The de Broglie wave length λ is given by

             λ = h/p where h is Planck’s constant and p is the momentum.

Therefore, when p is doubled, λ is halved [Option (b)].

(2) Particles A and B have masses m and 4m respectively but they carry the same charge. When they are accelerated by the same voltage, their de Broglie wave lengths are in the ratio

(a) 1 : 1

(b) 2 : 1

(c) 4 : 1

(d) 1 : 4

(e) 1 : 8

Let V represent the common accelerating voltage and q represent the common charge of the particles. If p₁ and p₂ are the momenta of the particles A and B, on equating their kinetic energies, we have

             p₁²/2m = p₂²/(2×4m)

[Remember that the kinetic energy of a particle of charge q accelerated by a voltage V is qV. The kinetic energies of A and B are equal since they have the same charge and they are accelerated by the same voltage]

The above equation gives

             p₁/ p₂ = ½

Since the de Broglie wave length λ is given by

             λ = h/p where h is Planck’s constant and p is the momentum, the ratio of the de Broglie wave lengths of A and B is given by

              λ₁/ λ₂ = p₂/ p₁ = 2, as given in option (b).

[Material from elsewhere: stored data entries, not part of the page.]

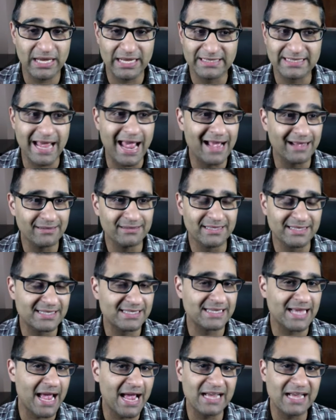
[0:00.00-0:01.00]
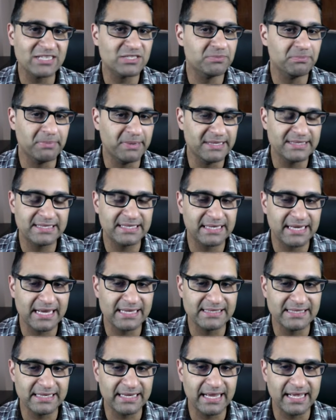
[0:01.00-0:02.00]
is as basic as
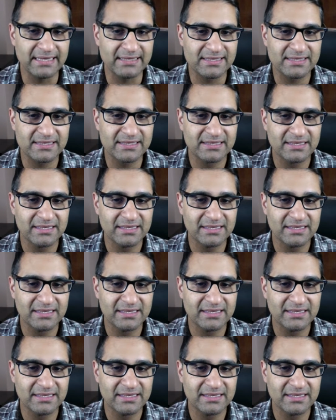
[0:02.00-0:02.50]
it gets.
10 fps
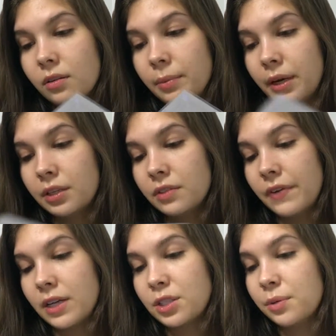Paris
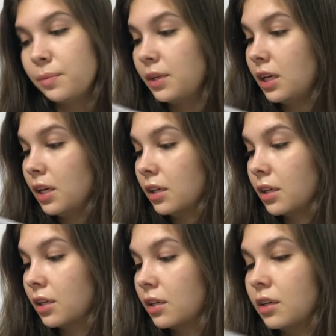Fashion Week,
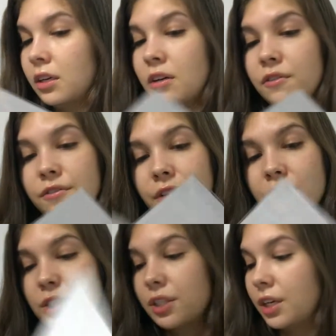
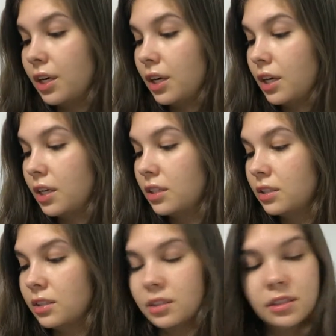French Girl,
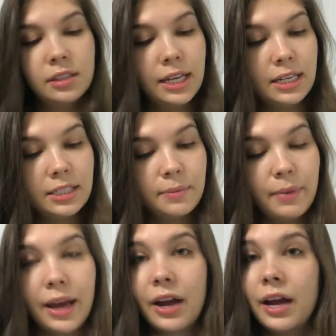Ladies in
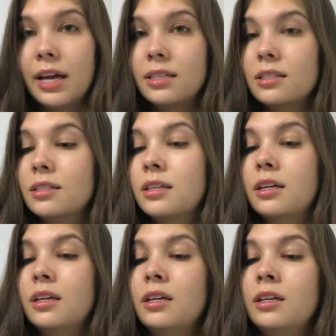Paris.
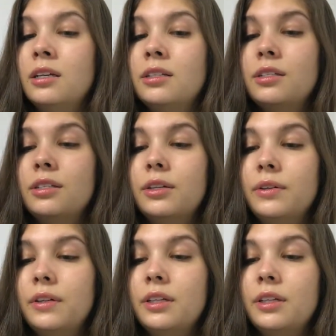So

(3) A metallic surface is found to emit photo-electrons when monochromatic light rays of frequencies n₁ and n₂ (n₂ > n₁) are incident on it. If the maximum values of kinetic energy of the photo-electrons emitted in the two cases are in the ratio 1 : 3, the threshold frequency of the metallic surface is

(a) (3n₁ – n₂)/ 2

(b) (2n₁ – n₂)/ 2

(c) (3n₁ – n₂)/ 3

(d) (n₂ – n₁)/ 3

(e) (n₂ – n₁)/ 2

If the threshold frequency is n₀ and the maximum values of kinetic energy in the two cases are E₁ and E₂ respectively, we have

             hn₁ = hn₀ + E₁ and

             hn₂ = hn₀ + E₂

Therefore, E₁/E₂ = (n₁ – n₀)/(n₂ – n₀)

Since the ratio is 1 : 3 we have

             (n₁ – n₀)/(n₂ – n₀) = 1/3

Or, 3n₁ – 3n₀ = n₂ – n₀

This gives n₀ = (3n₁ – n₂)/ 2, as given in option (a).

(4) The energy that must be added to an electron to reduce its de Broglie wave length from 2 nm to 1 nm is

(a) half the initial energy

(b) equal to the initial energy

(c) twice the initial energy

(d) thrice the initial energy

(e) four times the initial energy

The de Broglie wave length λ is given by

             λ = h/p where h is Planck’s constant and p is the momentum.

Since the de Broglie wave length of the electron is to be reduced to half the initial value (from 2 nm to 1 nm), the momentum of the electron is to be doubled. But when the momentum is doubled, its kinetic energy becomes four times the initial value. Therefore the energy that must be added is three times the initial energy [Option (d)].

(5) An alpha particle of mass m and speed v  proceeds directly towards a heavy nucleus of charge Ze. The distance of closest approach of the alpha particle is directly proportional to

(a) 1/Ze²

(b) 1/Ze

(c) v

(d) m

(e) 1/v²

The alpha particle has to move towards the nucleus with difficulty, doing work against the electrostatic repulsive force. When the alpha particle reaches the distance of closest approach, the entire kinetic energy gets converted into electrostatic potential energy. Therefore we have

             ½ mv² = (1/4πε₀)(2Ze²/r) where r is the distance of closest approach.

[Remember that the charge on the alpha particle is 2e].

This gives r = Ze²/πε₀mv²

This shows that r is directly proportional to 1/v².